• TASK DATA

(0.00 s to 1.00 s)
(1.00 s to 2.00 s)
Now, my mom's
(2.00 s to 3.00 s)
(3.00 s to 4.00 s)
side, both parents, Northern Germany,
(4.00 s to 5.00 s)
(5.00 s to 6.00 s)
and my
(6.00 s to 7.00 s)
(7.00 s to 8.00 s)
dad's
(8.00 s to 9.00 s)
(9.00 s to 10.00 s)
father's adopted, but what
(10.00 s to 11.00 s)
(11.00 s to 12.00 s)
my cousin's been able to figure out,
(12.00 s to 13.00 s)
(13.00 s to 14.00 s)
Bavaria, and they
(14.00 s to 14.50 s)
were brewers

* * *

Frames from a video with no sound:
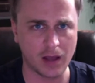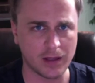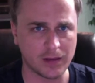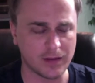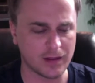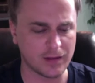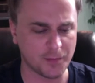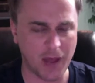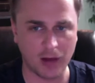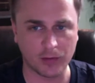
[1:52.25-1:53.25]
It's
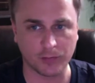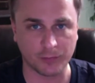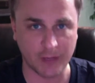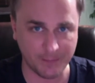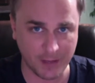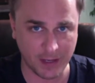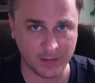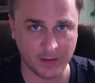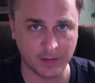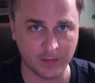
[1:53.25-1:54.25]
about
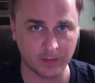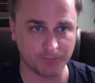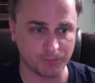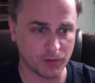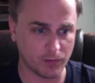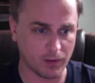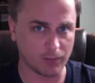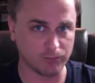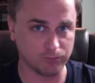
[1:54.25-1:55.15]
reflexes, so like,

--

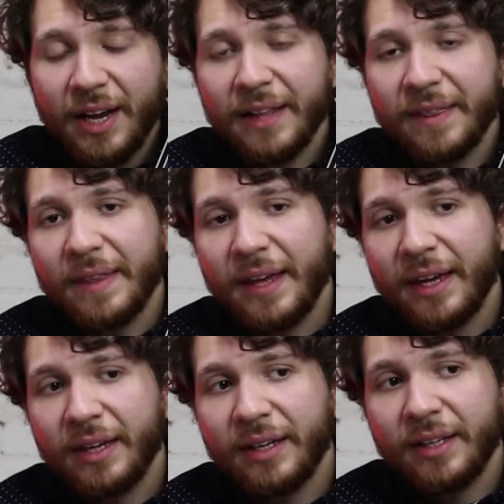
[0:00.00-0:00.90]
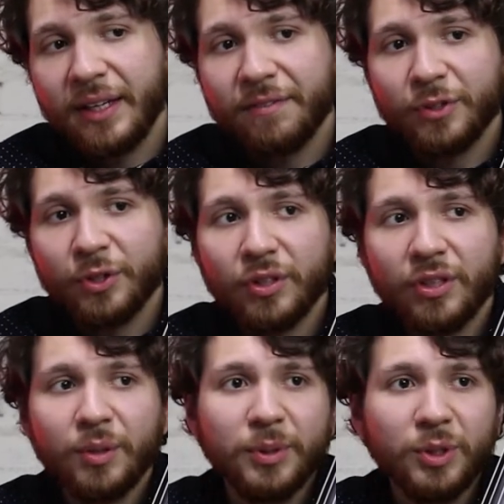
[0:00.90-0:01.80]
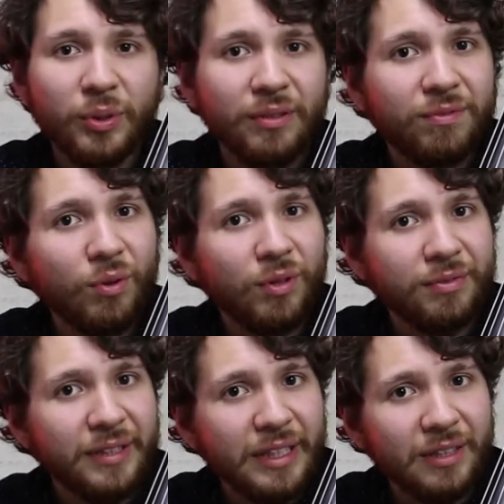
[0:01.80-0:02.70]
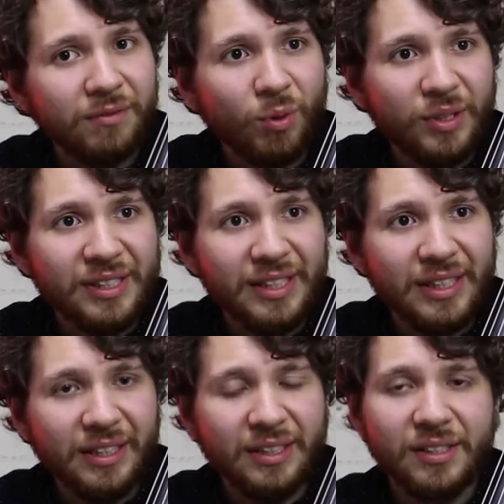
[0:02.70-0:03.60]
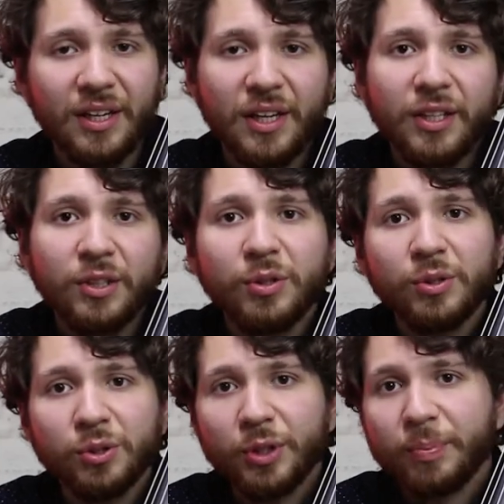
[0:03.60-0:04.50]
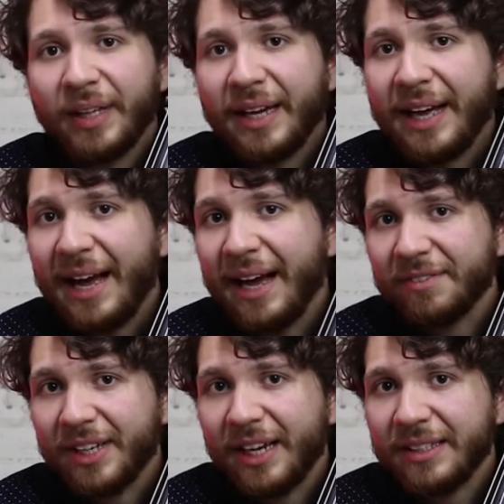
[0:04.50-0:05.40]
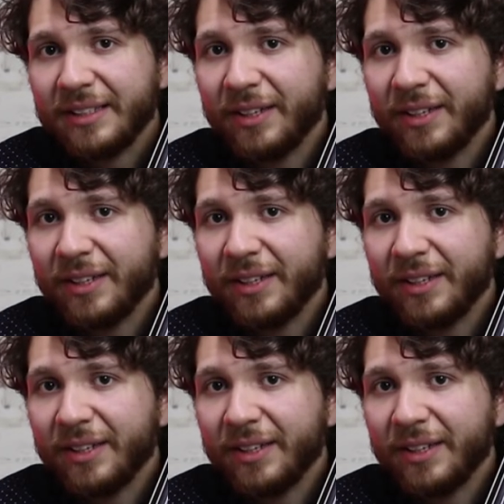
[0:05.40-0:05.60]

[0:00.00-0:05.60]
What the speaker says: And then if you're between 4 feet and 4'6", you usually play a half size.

• WHAT YOU HAVE TO DO
Could you reproduce, exactly, every line above from the line with "(2.00 s to 3.00 s)" to the line with "(12.00 s to 13.00 s)", and no other line? Both ends count.

• ANSWER FOR THIS EXERCISE
(2.00 s to 3.00 s)
(3.00 s to 4.00 s)
side, both parents, Northern Germany,
(4.00 s to 5.00 s)
(5.00 s to 6.00 s)
and my
(6.00 s to 7.00 s)
(7.00 s to 8.00 s)
dad's
(8.00 s to 9.00 s)
(9.00 s to 10.00 s)
father's adopted, but what
(10.00 s to 11.00 s)
(11.00 s to 12.00 s)
my cousin's been able to figure out,
(12.00 s to 13.00 s)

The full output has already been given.